Detecting Heart Disease from Multi-View Ultrasound Images via Supervised Attention Multiple Instance Learning
This work addresses under-diagnosis of aortic stenosis, a degenerative heart condition, by improving automated screening accuracy, though it is incremental as it builds on existing multiple instance learning methods.
The paper tackled automating aortic stenosis detection from multi-view ultrasound images by developing a supervised attention multiple instance learning method with self-supervised pretraining, achieving higher accuracy and reduced model size on open-access and external datasets.

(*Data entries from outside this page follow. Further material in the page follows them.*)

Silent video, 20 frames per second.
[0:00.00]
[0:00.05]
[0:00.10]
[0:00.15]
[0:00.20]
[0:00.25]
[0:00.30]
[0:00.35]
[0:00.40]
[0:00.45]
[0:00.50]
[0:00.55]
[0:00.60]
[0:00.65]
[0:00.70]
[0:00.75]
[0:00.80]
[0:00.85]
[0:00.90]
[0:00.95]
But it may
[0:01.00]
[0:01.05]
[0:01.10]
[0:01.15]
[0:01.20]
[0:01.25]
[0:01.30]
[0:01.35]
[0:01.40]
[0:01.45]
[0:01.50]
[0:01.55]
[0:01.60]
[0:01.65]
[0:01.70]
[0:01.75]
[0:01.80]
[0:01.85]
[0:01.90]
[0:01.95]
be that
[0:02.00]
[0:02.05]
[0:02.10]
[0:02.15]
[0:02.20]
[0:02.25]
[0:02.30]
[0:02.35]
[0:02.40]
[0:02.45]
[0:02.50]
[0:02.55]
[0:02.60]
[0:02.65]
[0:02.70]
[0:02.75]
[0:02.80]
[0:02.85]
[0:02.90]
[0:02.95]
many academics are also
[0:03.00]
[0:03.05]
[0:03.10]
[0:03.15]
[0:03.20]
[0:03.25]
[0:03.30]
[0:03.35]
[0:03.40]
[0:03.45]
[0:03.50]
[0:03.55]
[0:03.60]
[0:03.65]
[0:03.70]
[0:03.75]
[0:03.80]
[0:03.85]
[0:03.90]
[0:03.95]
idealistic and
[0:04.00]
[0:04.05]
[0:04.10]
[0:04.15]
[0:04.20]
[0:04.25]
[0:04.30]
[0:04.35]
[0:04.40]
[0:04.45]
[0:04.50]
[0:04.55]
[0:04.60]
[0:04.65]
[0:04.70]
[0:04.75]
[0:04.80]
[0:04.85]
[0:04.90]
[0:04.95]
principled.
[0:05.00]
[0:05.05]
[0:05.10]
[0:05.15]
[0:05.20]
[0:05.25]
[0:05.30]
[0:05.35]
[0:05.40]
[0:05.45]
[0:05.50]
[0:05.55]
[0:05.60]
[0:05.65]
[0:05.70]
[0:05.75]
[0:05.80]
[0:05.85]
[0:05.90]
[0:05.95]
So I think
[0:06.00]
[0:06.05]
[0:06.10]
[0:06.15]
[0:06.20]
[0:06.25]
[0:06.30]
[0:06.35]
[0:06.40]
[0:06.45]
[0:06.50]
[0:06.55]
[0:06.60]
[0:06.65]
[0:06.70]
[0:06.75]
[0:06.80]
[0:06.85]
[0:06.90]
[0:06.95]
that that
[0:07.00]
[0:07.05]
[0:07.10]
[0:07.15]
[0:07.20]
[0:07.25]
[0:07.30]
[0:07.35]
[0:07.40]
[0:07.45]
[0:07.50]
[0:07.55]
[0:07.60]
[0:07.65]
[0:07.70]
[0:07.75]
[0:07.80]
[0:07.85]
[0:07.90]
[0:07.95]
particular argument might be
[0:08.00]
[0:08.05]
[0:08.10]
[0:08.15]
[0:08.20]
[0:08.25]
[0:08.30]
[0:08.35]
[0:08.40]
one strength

Aortic stenosis (AS) is a degenerative valve condition that causes substantial morbidity and mortality. This condition is under-diagnosed and under-treated. In clinical practice, AS is diagnosed with expert review of transthoracic echocardiography, which produces dozens of ultrasound images of the heart. Only some of these views show the aortic valve. To automate screening for AS, deep networks must learn to mimic a human expert's ability to identify views of the aortic valve then aggregate across these relevant images to produce a study-level diagnosis. We find previous approaches to AS detection yield insufficient accuracy due to relying on inflexible averages across images. We further find that off-the-shelf attention-based multiple instance learning (MIL) performs poorly. We contribute a new end-to-end MIL approach with two key methodological innovations. First, a supervised attention technique guides the learned attention mechanism to favor relevant views. Second, a novel self-supervised pretraining strategy applies contrastive learning on the representation of the whole study instead of individual images as commonly done in prior literature. Experiments on an open-access dataset and an external validation set show that our approach yields higher accuracy while reducing model size.